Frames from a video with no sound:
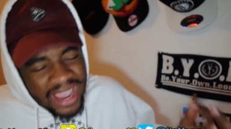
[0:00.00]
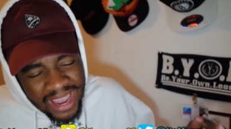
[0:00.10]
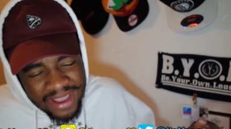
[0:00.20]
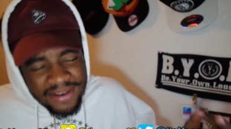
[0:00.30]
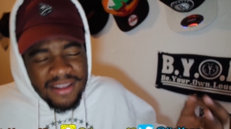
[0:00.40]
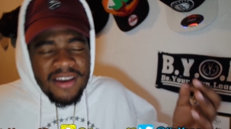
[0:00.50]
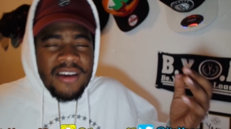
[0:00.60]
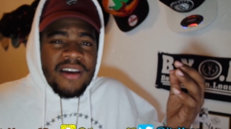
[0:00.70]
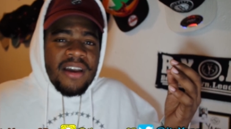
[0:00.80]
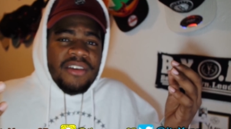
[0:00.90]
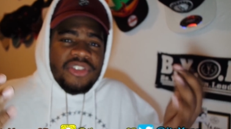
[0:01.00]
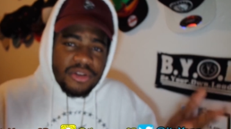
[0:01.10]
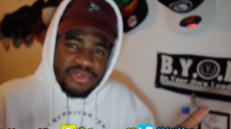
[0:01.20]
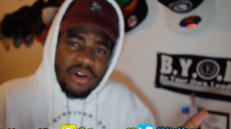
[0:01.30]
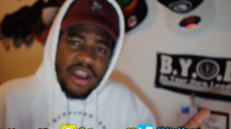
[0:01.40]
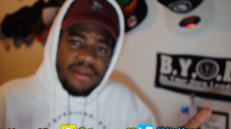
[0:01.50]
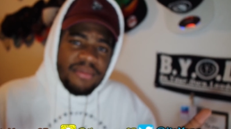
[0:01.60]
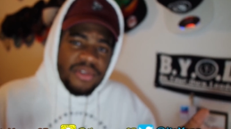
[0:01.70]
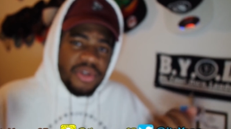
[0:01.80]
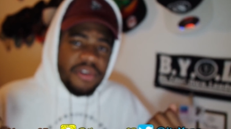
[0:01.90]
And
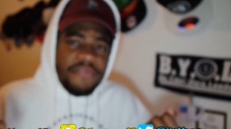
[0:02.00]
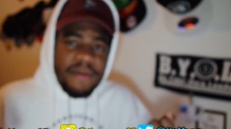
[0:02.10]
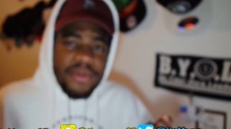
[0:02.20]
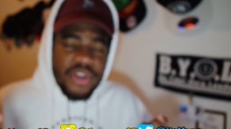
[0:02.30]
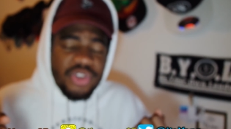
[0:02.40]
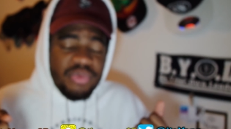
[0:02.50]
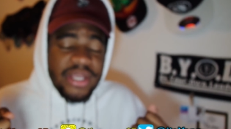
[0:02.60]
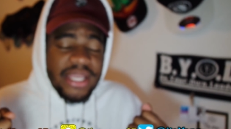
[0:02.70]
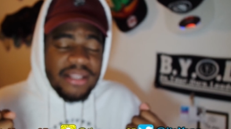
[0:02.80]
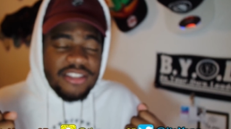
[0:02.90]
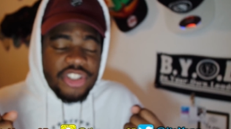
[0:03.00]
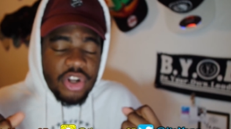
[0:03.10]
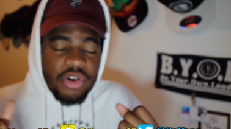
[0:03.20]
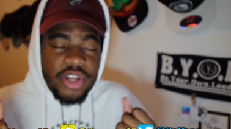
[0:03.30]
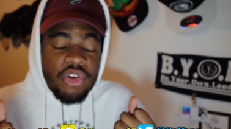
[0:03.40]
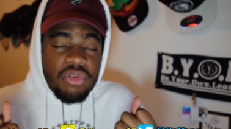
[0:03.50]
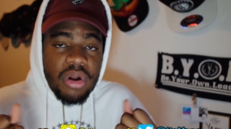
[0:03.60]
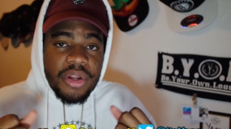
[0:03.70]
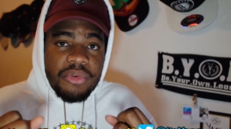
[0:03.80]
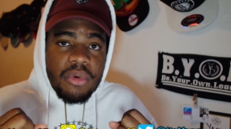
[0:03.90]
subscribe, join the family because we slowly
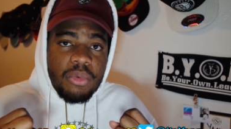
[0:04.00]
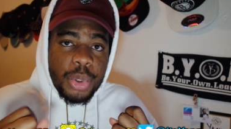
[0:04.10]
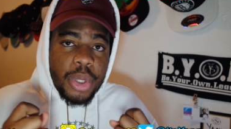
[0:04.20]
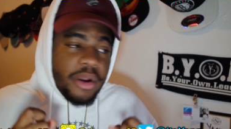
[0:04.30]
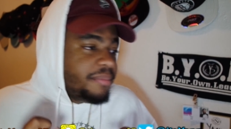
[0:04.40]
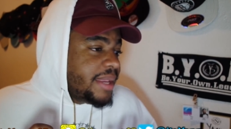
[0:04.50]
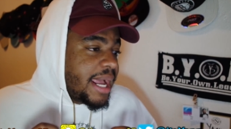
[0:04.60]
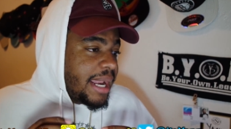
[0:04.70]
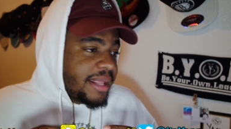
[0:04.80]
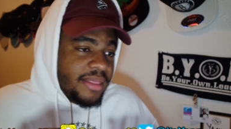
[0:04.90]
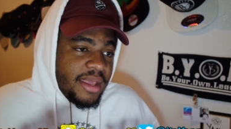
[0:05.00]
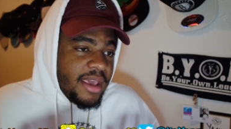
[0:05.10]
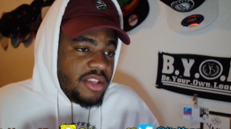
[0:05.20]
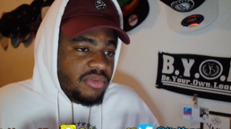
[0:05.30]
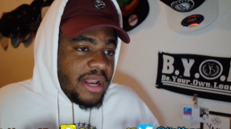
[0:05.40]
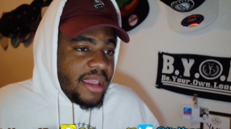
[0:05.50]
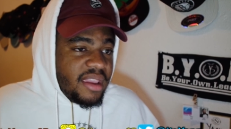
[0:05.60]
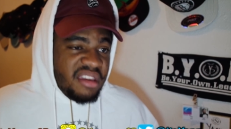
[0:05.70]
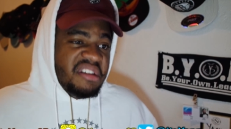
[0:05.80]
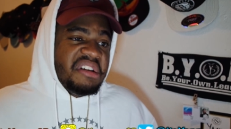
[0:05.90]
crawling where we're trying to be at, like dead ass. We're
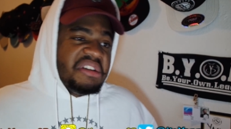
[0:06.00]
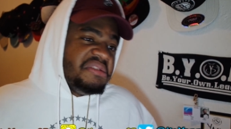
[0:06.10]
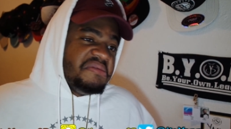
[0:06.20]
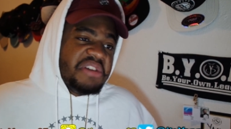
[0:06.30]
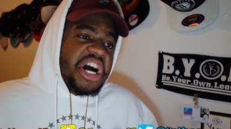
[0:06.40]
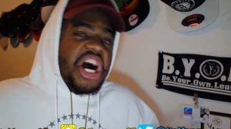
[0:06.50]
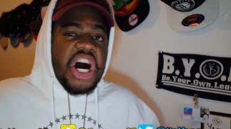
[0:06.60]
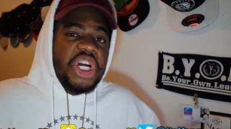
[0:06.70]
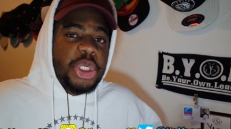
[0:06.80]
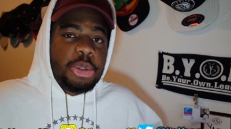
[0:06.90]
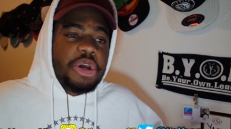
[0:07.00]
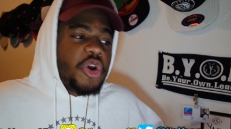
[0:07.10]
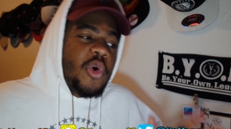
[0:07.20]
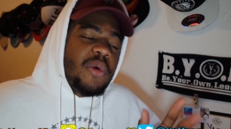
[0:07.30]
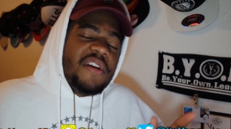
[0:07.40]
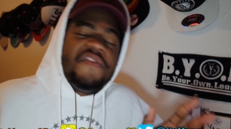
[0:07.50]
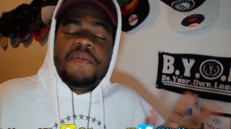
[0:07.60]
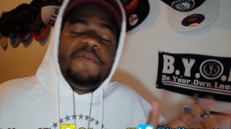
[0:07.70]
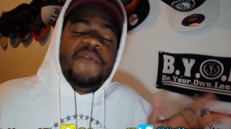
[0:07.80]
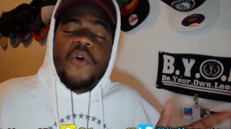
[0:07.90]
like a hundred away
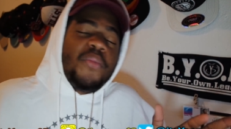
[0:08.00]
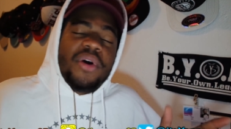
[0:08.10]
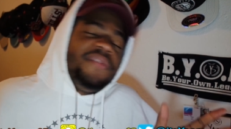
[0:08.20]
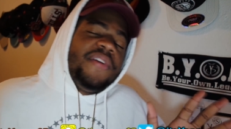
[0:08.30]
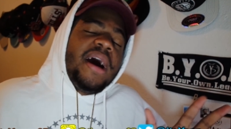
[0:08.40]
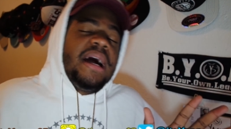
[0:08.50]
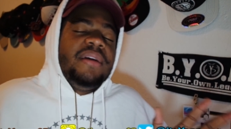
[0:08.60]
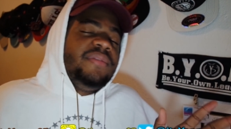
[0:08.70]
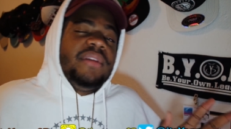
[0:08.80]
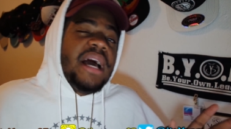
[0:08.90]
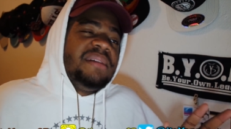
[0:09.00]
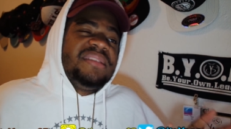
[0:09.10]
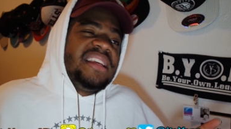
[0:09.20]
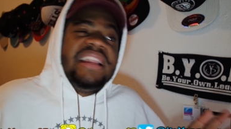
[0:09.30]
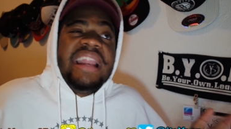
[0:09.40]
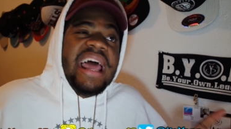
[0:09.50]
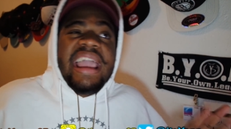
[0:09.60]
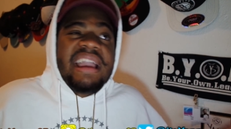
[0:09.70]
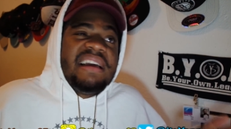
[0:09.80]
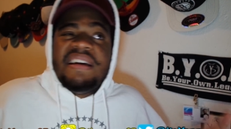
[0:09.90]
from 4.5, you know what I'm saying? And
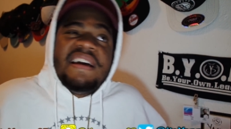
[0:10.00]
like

-------------------------

(The task) Set down the entries above exactly; no pictures belong in the copy.

(Task response)
Frames from a video with no sound:
[0:00.00]
[0:00.10]
[0:00.20]
[0:00.30]
[0:00.40]
[0:00.50]
[0:00.60]
[0:00.70]
[0:00.80]
[0:00.90]
[0:01.00]
[0:01.10]
[0:01.20]
[0:01.30]
[0:01.40]
[0:01.50]
[0:01.60]
[0:01.70]
[0:01.80]
[0:01.90]
And
[0:02.00]
[0:02.10]
[0:02.20]
[0:02.30]
[0:02.40]
[0:02.50]
[0:02.60]
[0:02.70]
[0:02.80]
[0:02.90]
[0:03.00]
[0:03.10]
[0:03.20]
[0:03.30]
[0:03.40]
[0:03.50]
[0:03.60]
[0:03.70]
[0:03.80]
[0:03.90]
subscribe, join the family because we slowly
[0:04.00]
[0:04.10]
[0:04.20]
[0:04.30]
[0:04.40]
[0:04.50]
[0:04.60]
[0:04.70]
[0:04.80]
[0:04.90]
[0:05.00]
[0:05.10]
[0:05.20]
[0:05.30]
[0:05.40]
[0:05.50]
[0:05.60]
[0:05.70]
[0:05.80]
[0:05.90]
crawling where we're trying to be at, like dead ass. We're
[0:06.00]
[0:06.10]
[0:06.20]
[0:06.30]
[0:06.40]
[0:06.50]
[0:06.60]
[0:06.70]
[0:06.80]
[0:06.90]
[0:07.00]
[0:07.10]
[0:07.20]
[0:07.30]
[0:07.40]
[0:07.50]
[0:07.60]
[0:07.70]
[0:07.80]
[0:07.90]
like a hundred away
[0:08.00]
[0:08.10]
[0:08.20]
[0:08.30]
[0:08.40]
[0:08.50]
[0:08.60]
[0:08.70]
[0:08.80]
[0:08.90]
[0:09.00]
[0:09.10]
[0:09.20]
[0:09.30]
[0:09.40]
[0:09.50]
[0:09.60]
[0:09.70]
[0:09.80]
[0:09.90]
from 4.5, you know what I'm saying? And
[0:10.00]
like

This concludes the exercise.